Keith continues to provide talks about his lived experience to students and trainees at Bethlem Museum of the Mind and recently at Kings College Denmark Hill campus.

Sarah Lloyd
Sarah Lloyd (Carpenter) is an artist, researcher and designer with a specialism in public engagement. Her work focuses mainly on the subject of mental health . She has worked in this field for almost 12 years.

Sarah has worked with and continues to work with institutions and organisations who are leaders in this field such as the Bethlem Gallery, Shape Arts, Outside In, Artistic UK, King’s College London (specifically the Institute of Psychiatry, Psychology and Neuroscience), The Biomedical Research Centre and Maudsley Charity. Over 100 pieces of Sarah’s work can be found in the Wellcome Collection archive, she has had work published with The Psychologist, The British Medical Journal and the Lancet Journal of Psychiatry and was the cover artist for 2018.

Through Fourth Wall Folkestone Sarah seeks to reimagine the art world as a more inclusive and accessible place, where an artist’s role is to inspire and facilitate creative thinking.

Francesca Telling 
Francesca Telling is an artist, facilitator and youth worker from London. Working across photography, print, language and time-based media, she is interested in how institutional and anti-institutional knowledge is produced – between the archive, classroom, family and community. Often developed in collaboration with children and young people, Francesca’s work uses creative ways of listening, documenting, mapping and storytelling as tools for reimagining the hierarchies and separations found within systems young people navigate. Her practice has emerged through experiments in archival research, intergenerational conversations about our relationships to time/place, and explorations of interpersonal threads on the margins of history-making. 

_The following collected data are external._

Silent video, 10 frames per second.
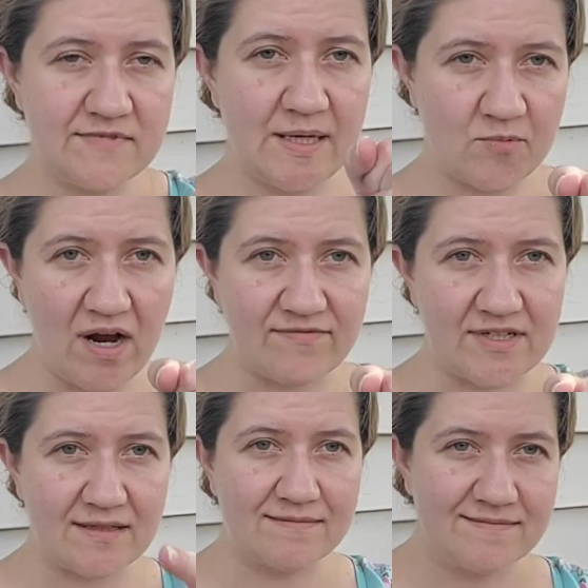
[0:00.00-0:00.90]
Keep
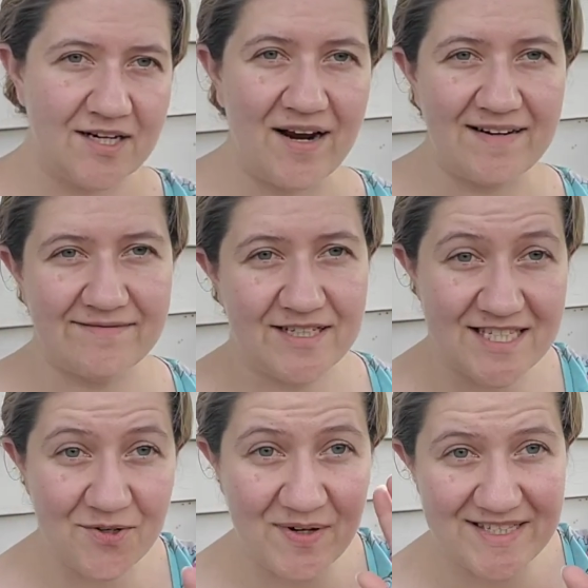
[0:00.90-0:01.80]
crafting. All right, I'll
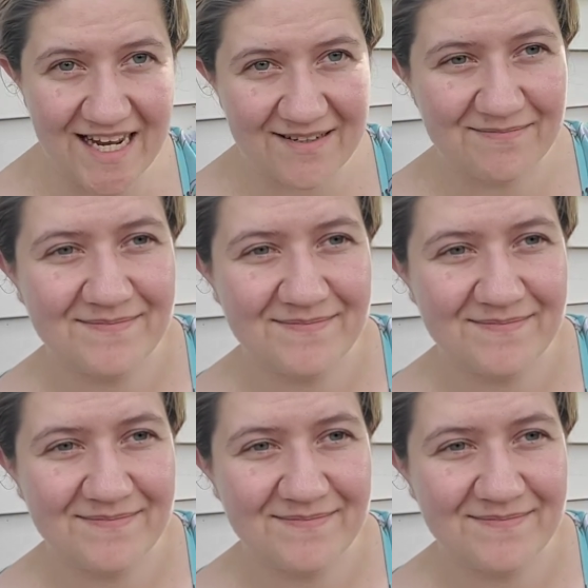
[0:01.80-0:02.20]
see you Wednesday.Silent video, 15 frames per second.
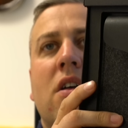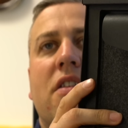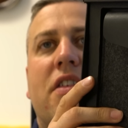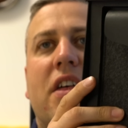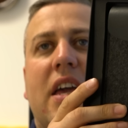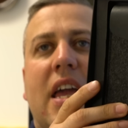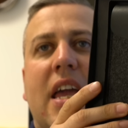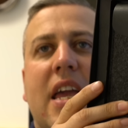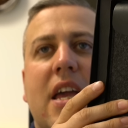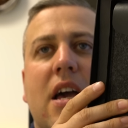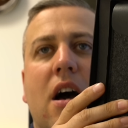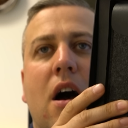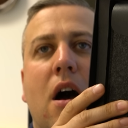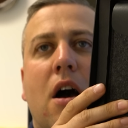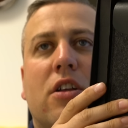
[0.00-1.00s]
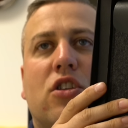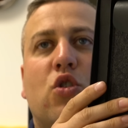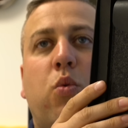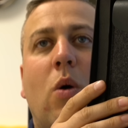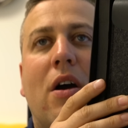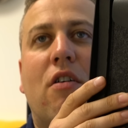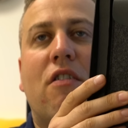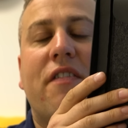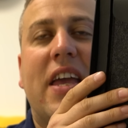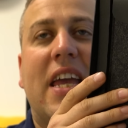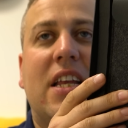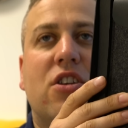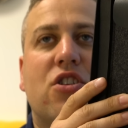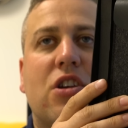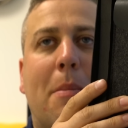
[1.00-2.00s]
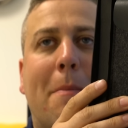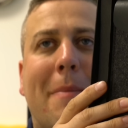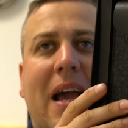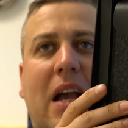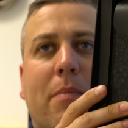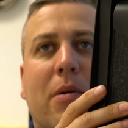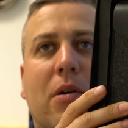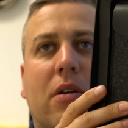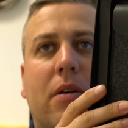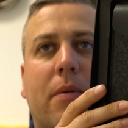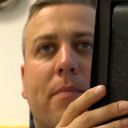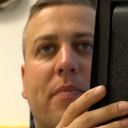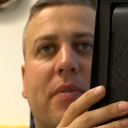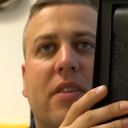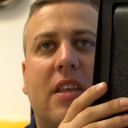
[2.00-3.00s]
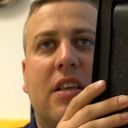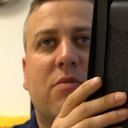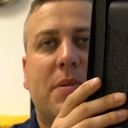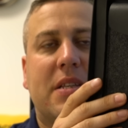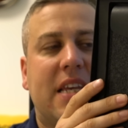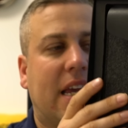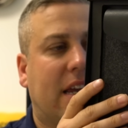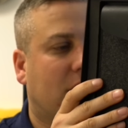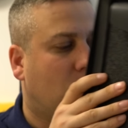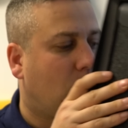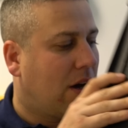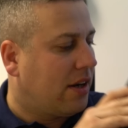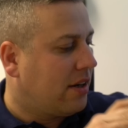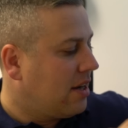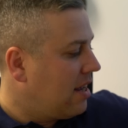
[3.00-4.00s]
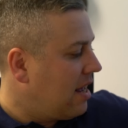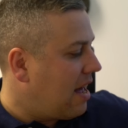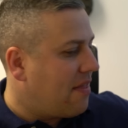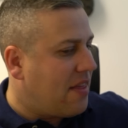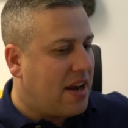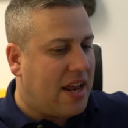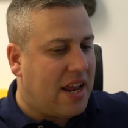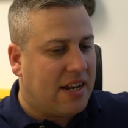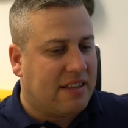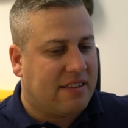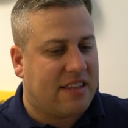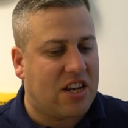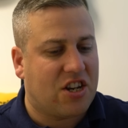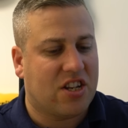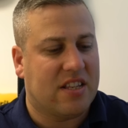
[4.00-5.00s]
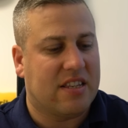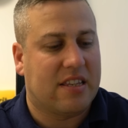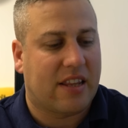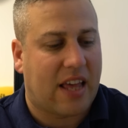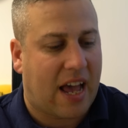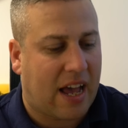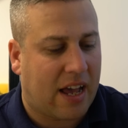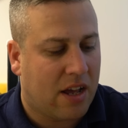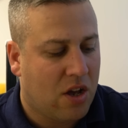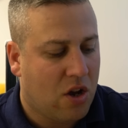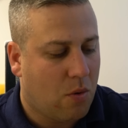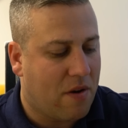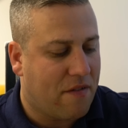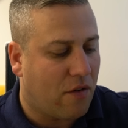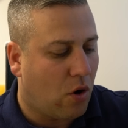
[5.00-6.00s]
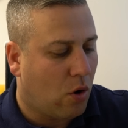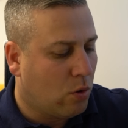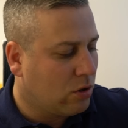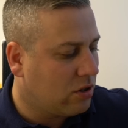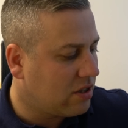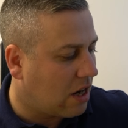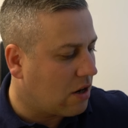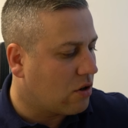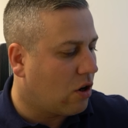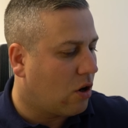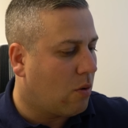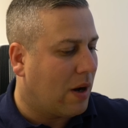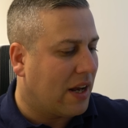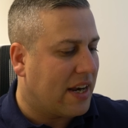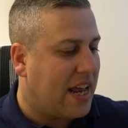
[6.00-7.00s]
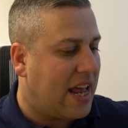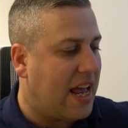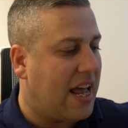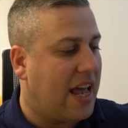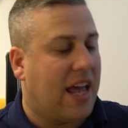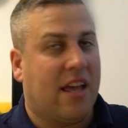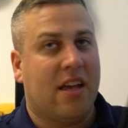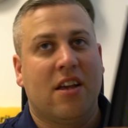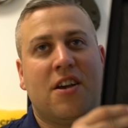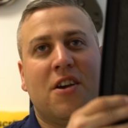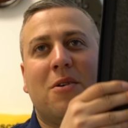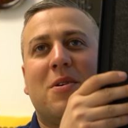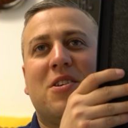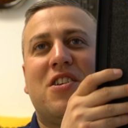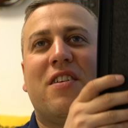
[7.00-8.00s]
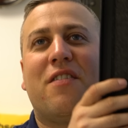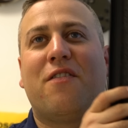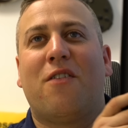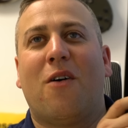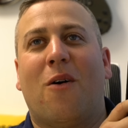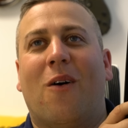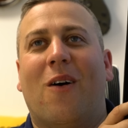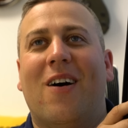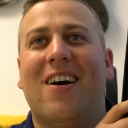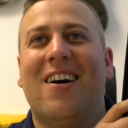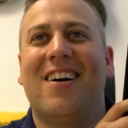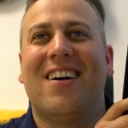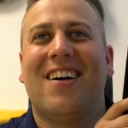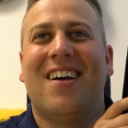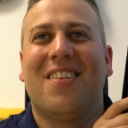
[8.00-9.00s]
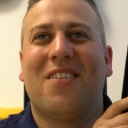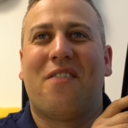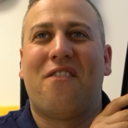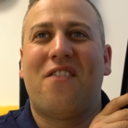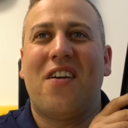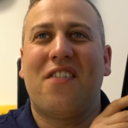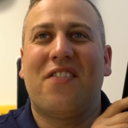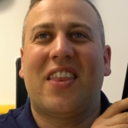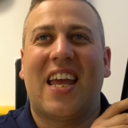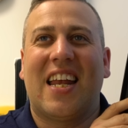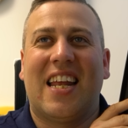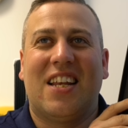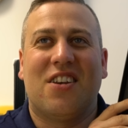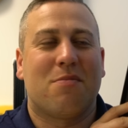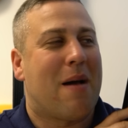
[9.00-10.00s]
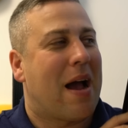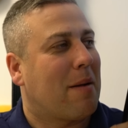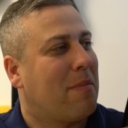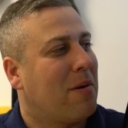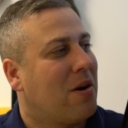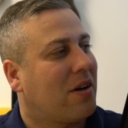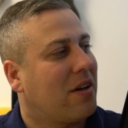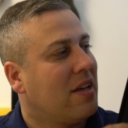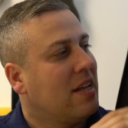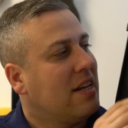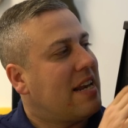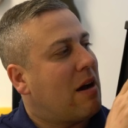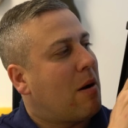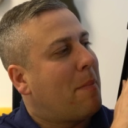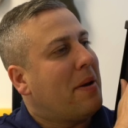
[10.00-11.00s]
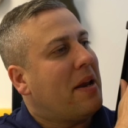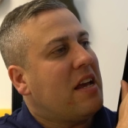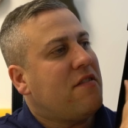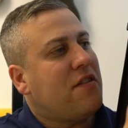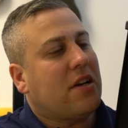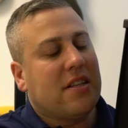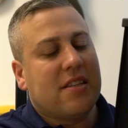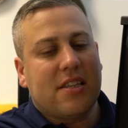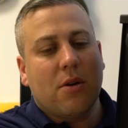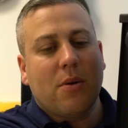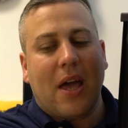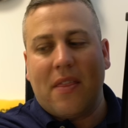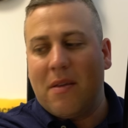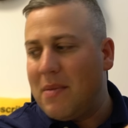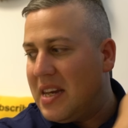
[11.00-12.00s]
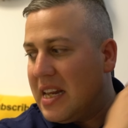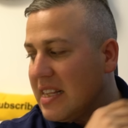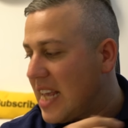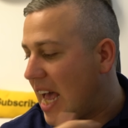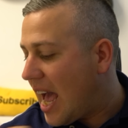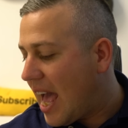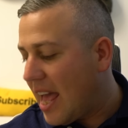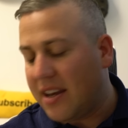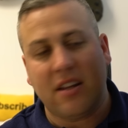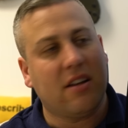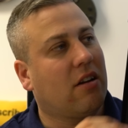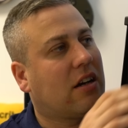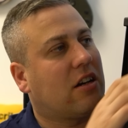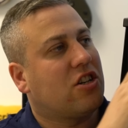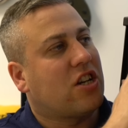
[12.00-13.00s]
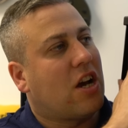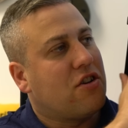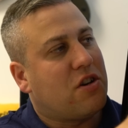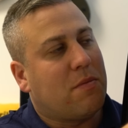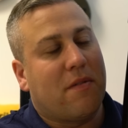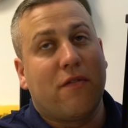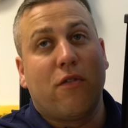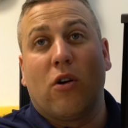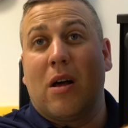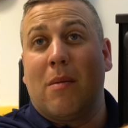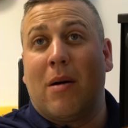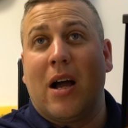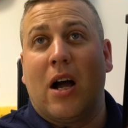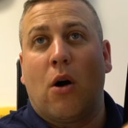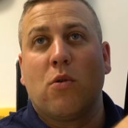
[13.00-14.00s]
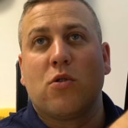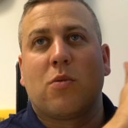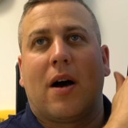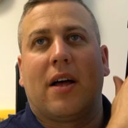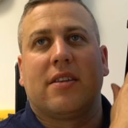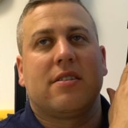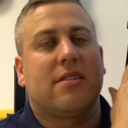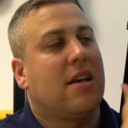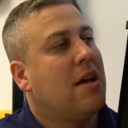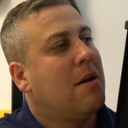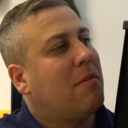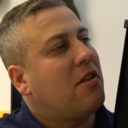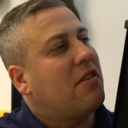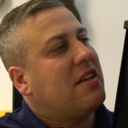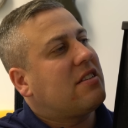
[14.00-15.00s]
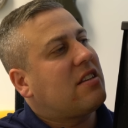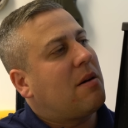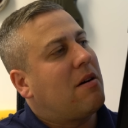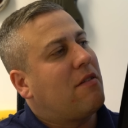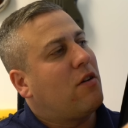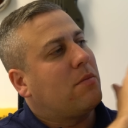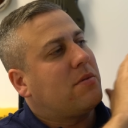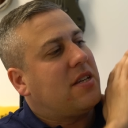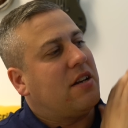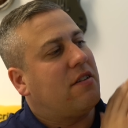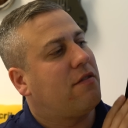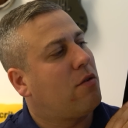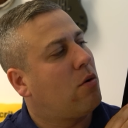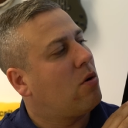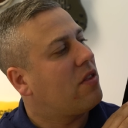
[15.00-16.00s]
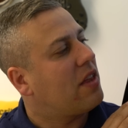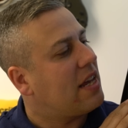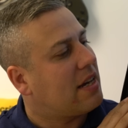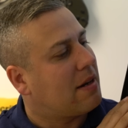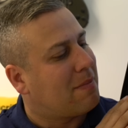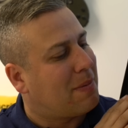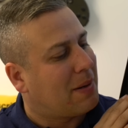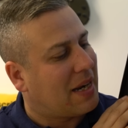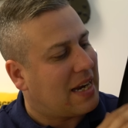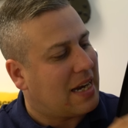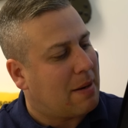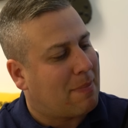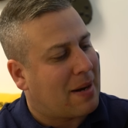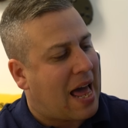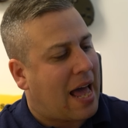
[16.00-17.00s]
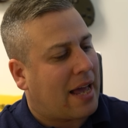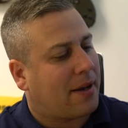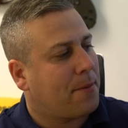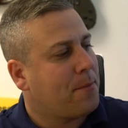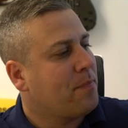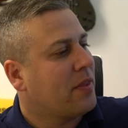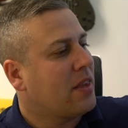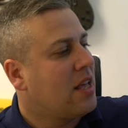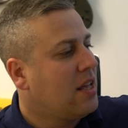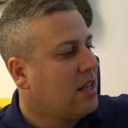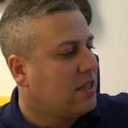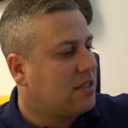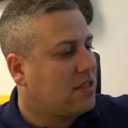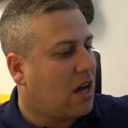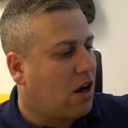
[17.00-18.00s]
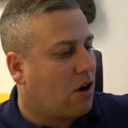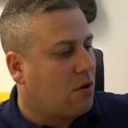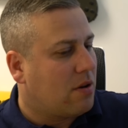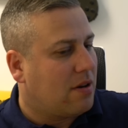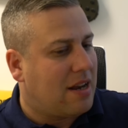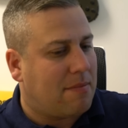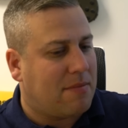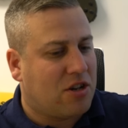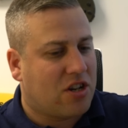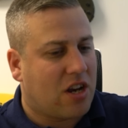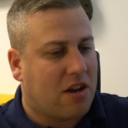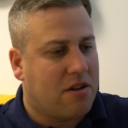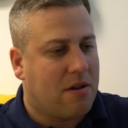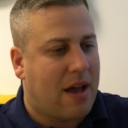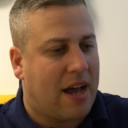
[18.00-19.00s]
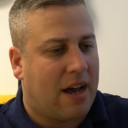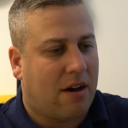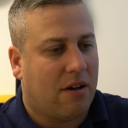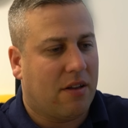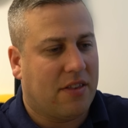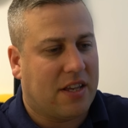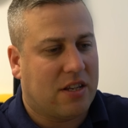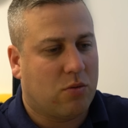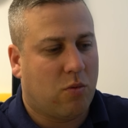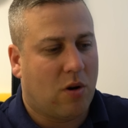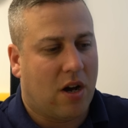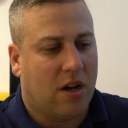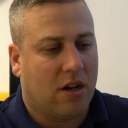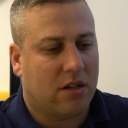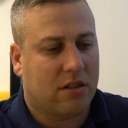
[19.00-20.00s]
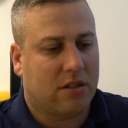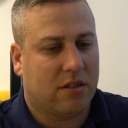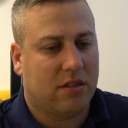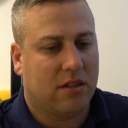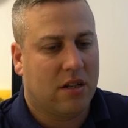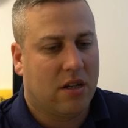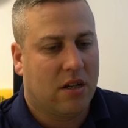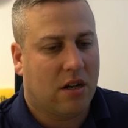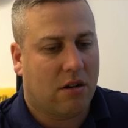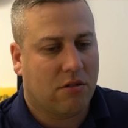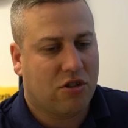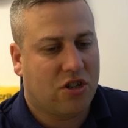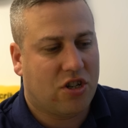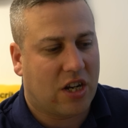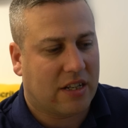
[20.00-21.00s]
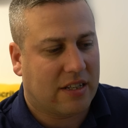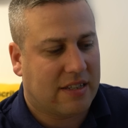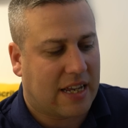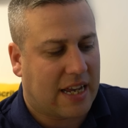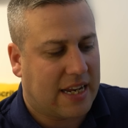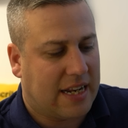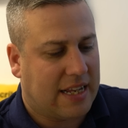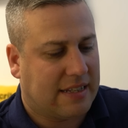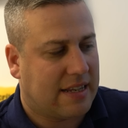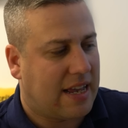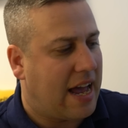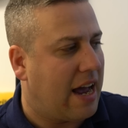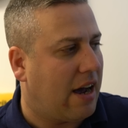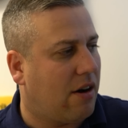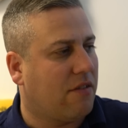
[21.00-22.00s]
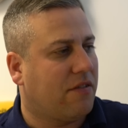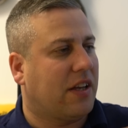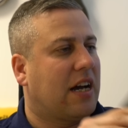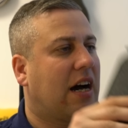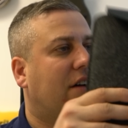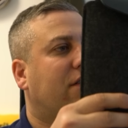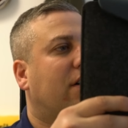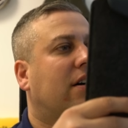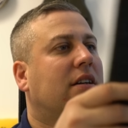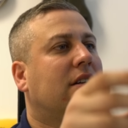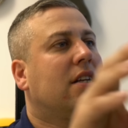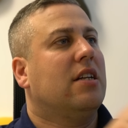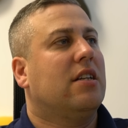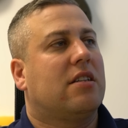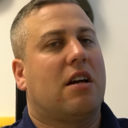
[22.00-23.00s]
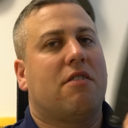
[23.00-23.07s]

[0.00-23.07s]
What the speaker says: the 12-inch MacBook, this particular one. And then in addition to that, we've also got one here, which is for the 15-inch MacBook. Now, I believe you can still get them in the tan, like I showed you before, like my old ones, but this time I've opted for the completely black. So, let me show you how this works. I'll just take this out of the cover. So,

Between 2024-2025, Francesca facilitated the pilot youth programme ‘Young Archivists’ at Croydon Archives, which brought local 14-18-year-olds from Global Majority and migrant backgrounds into dialogue with the borough’s collections. The project resulted in a wide range of co-created outcomes including an exhibition, an events programme and an archive collection that reinterpret local histories from young people’s perspectives. 

Melanie Grant  
Melanie Grant (she/her), Collections Development Lead (Librarian) has been part of the Collections Development team at Wellcome Collection for over 8 years. Wellcome Collection is both a public museum and library in London that explores the past, present and future of health in a world where everyone’s experience of health matters. Melanie has a wealth of knowledge relating to acquisitions and at Wellcome Collection builds models of ethical collecting and advocates for inclusive practice that recognises and respects the lived experiences of those who continue to be silenced, erased and ignored. 

Beth Hopkins 
Beth Hopkins is a Croydon-based artist, researcher, and educator. She works with artists who face barriers to the art world and in artist development. Her own artistic practice is rooted in collaborative research practices, and encompasses analogue photography, drawing, found objects, sculpture, and is rooted in conversation and community. 

Karim Sultan 
Karim is responsible for exhibitions, artist development and programmes at the gallery and alongside the team. Karim is a curator and artist, and has worked on and developed numerous international exhibitions and programmes focusing on modern and contemporary art often left out of the art historical canon. Some of his areas of interest and work include: modernism in art and architecture between cities in the Arabic-speaking world, music and sound practices and performance, mental health, critical approaches to animation and games, and photographic practices. As an artist working with music and sound, Karim has presented and performed internationally. 

 

About Bethlem Gallery workshops/events

Under 16’s must be accompanied by an adult. Concessions are available for SLaM service users, people over 60, students, people receiving ESA, people registered disabled and their carers. We often take photos at our workshops to use on social media – please speak to the facilitator if you do not want to appear in any photos.